Notably, both Inrebic and Reblozyl received FDA approval for market launch last year. Inrebic is the first drug for myelofibrosis since 2011, offering patients a novel once-daily oral treatment option. Reblozyl is the first FDA-approved therapy for anemia associated with beta-thalassemia, as well as the first and only erythroid maturation agent approved by the FDA. Previously, analysts at Jefferies, a prominent Wall Street investment bank, predicted that Reblozyl’s annual peak sales would reach $2 billion.
In contrast, among Bristol-Myers Squibb’s own core products and its many blockbuster anticancer drugs, special mention must be made of Opdivo, which once claimed the title of the world’s first PD-1 immune checkpoint inhibitor.After its approval and market launch in 2014, the prominence of Opdivo lasted only until 2018.
At that time, Merck & Co.’s PD-1 antibody Keytruda (K drug) surpassed Opdivo’s (O drug) $1.63 billion in sales (a 36% year-over-year increase) with $1.67 billion in revenue (an 89% year-over-year increase), officially completing the overtaking maneuver.Since 2018, the sales growth of Opdivo has been sluggish.
In the first half of 2019, Opdivo generated sales of $3.624 billion, a 15% increase, lagging behind Keytruda in both revenue and growth. By the first quarter of 2020, Opdivo’s revenue had fallen to $1.8 billion, a 2% year-over-year decline. For the entire first half of 2020, Opdivo’s sales totaled $3.419 billion, down 6% year over year, once again trailing Keytruda. According to Merck’s 2020 semiannual report, Keytruda’s revenue reached $6.672 billion, surging 36%.
Currently, the R&D landscape for PD-1/PD-L1 monoclonal antibodies has become crowded. Amidst intense competition, Bristol-Myers Squibb is also seeking to develop new indications to drive sales of Opdivo.Bristol-Myers Squibb has announced that Opdivo has been officially approved by the NMPA for patients with advanced or recurrent gastric or gastroesophageal junction adenocarcinoma, making Opdivo the only PD-1 inhibitor to date whose survival benefit for Chinese patients with advanced gastric cancer has been confirmed in Phase III clinical trials. This may allow it to regain momentum in the second half of 2020. Currently, the indications approved for Opdivo in China cover lung cancer, head and neck squamous cell carcinoma, and gastric cancer.

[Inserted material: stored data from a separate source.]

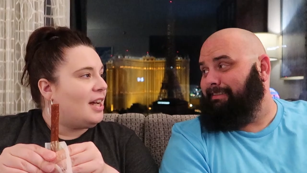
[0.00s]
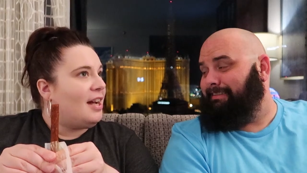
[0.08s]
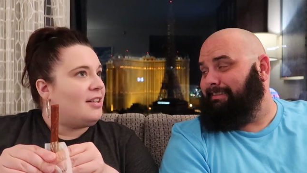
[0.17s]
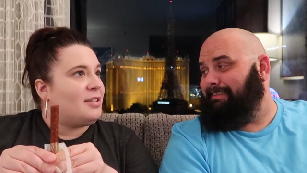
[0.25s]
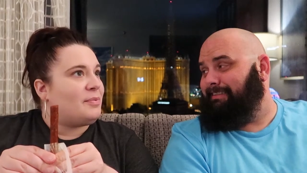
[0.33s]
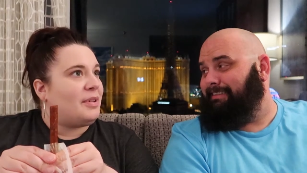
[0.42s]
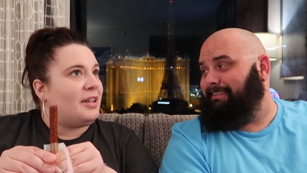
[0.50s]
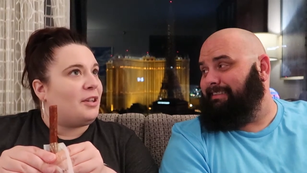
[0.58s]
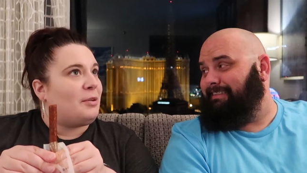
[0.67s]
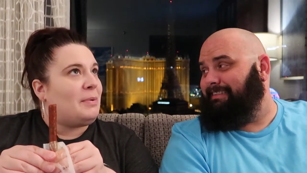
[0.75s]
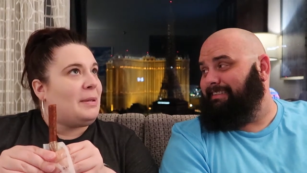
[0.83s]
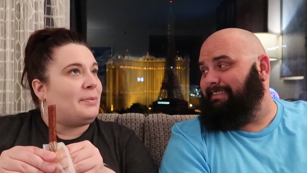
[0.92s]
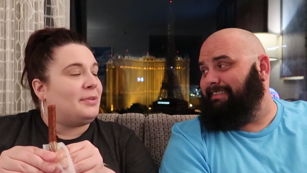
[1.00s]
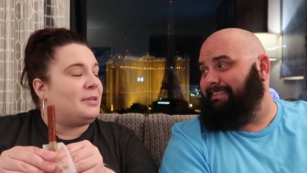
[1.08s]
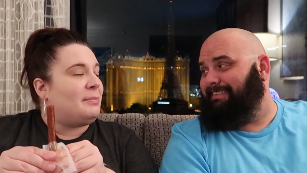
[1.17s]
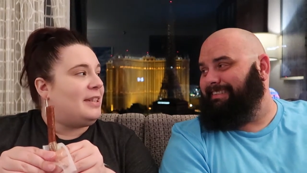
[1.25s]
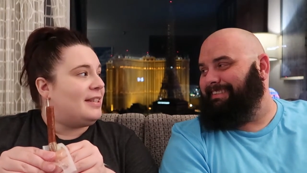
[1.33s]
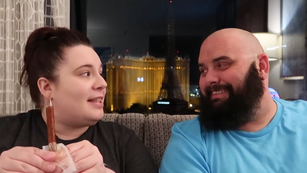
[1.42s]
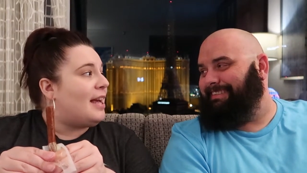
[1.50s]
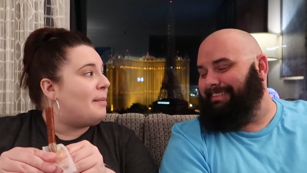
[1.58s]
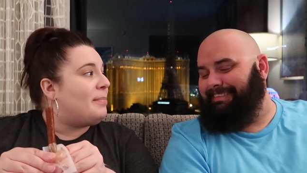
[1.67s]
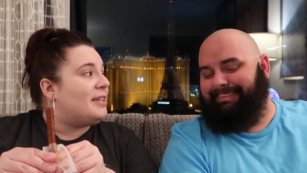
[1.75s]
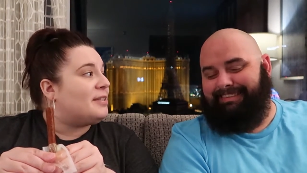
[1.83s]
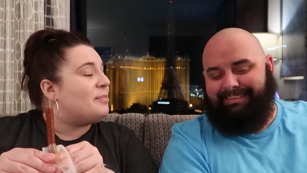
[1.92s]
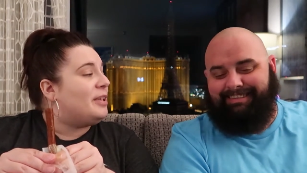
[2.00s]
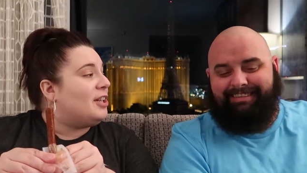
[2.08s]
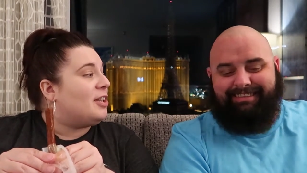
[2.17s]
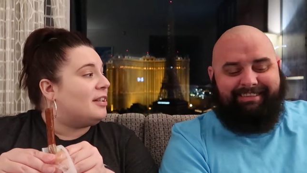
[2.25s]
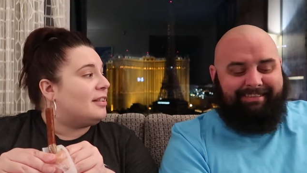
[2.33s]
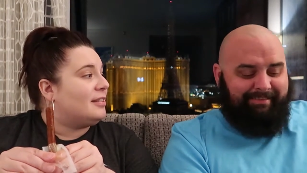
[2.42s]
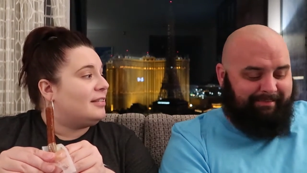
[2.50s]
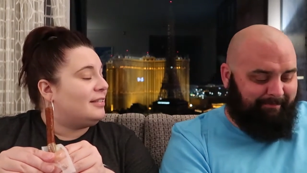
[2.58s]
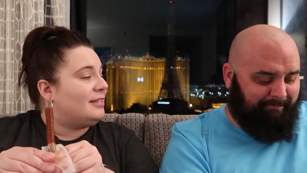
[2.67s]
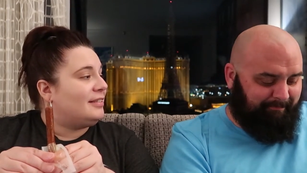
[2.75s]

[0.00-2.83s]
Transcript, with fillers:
Speaker 1: I just want other people to be as happy as we are.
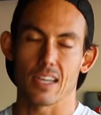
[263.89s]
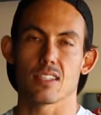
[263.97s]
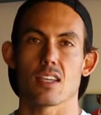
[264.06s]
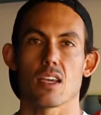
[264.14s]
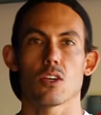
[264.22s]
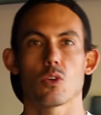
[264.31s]
that
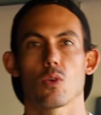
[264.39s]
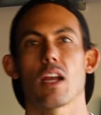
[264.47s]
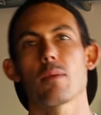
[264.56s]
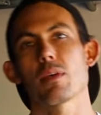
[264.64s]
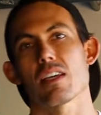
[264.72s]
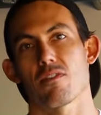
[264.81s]
is
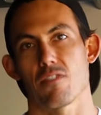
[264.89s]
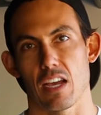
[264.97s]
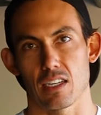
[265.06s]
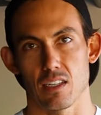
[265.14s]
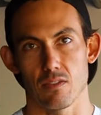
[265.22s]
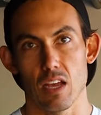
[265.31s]
incredibly
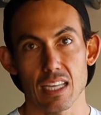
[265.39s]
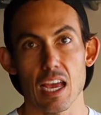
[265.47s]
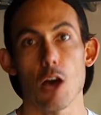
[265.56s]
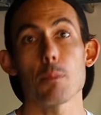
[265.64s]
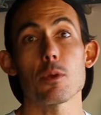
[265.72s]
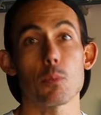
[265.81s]
effective to
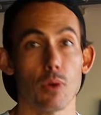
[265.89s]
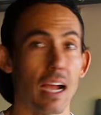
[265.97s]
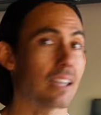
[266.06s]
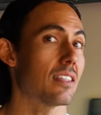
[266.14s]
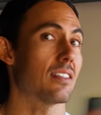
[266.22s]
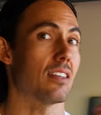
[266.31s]
help you
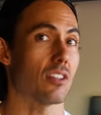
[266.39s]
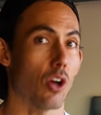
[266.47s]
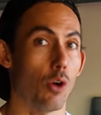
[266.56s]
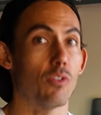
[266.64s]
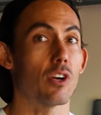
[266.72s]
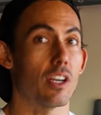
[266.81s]
practice this
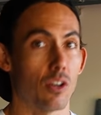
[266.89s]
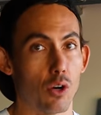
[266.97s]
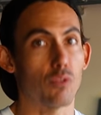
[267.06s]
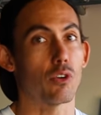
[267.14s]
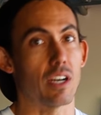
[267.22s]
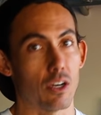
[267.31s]
over and
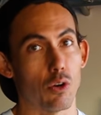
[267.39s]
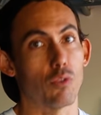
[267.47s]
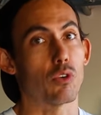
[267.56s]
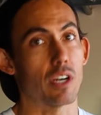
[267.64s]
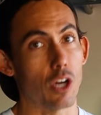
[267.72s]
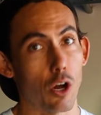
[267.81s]
over and
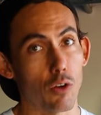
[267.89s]
over and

In the field of hematology, Bristol-Myers Squibb is conducting four clinical trials at various stages, covering a range of serious conditions including low-risk myelodysplastic syndromes, thalassemia, and acute myeloid leukemia. In immunology, Bristol-Myers Squibb has eight clinical trials underway at different stages, addressing multiple diseases such as Crohn’s disease, psoriasis, and lupus nephritis.
However, due to the COVID-19 pandemic, some of Bristol-Myers Squibb’s clinical trial programs were affected in February and March. As the epidemic situation has improved, operations have gradually returned to normal.The semi-annual report indicates that all clinical trial activities, including product sales, are expected to resume by the end of the year.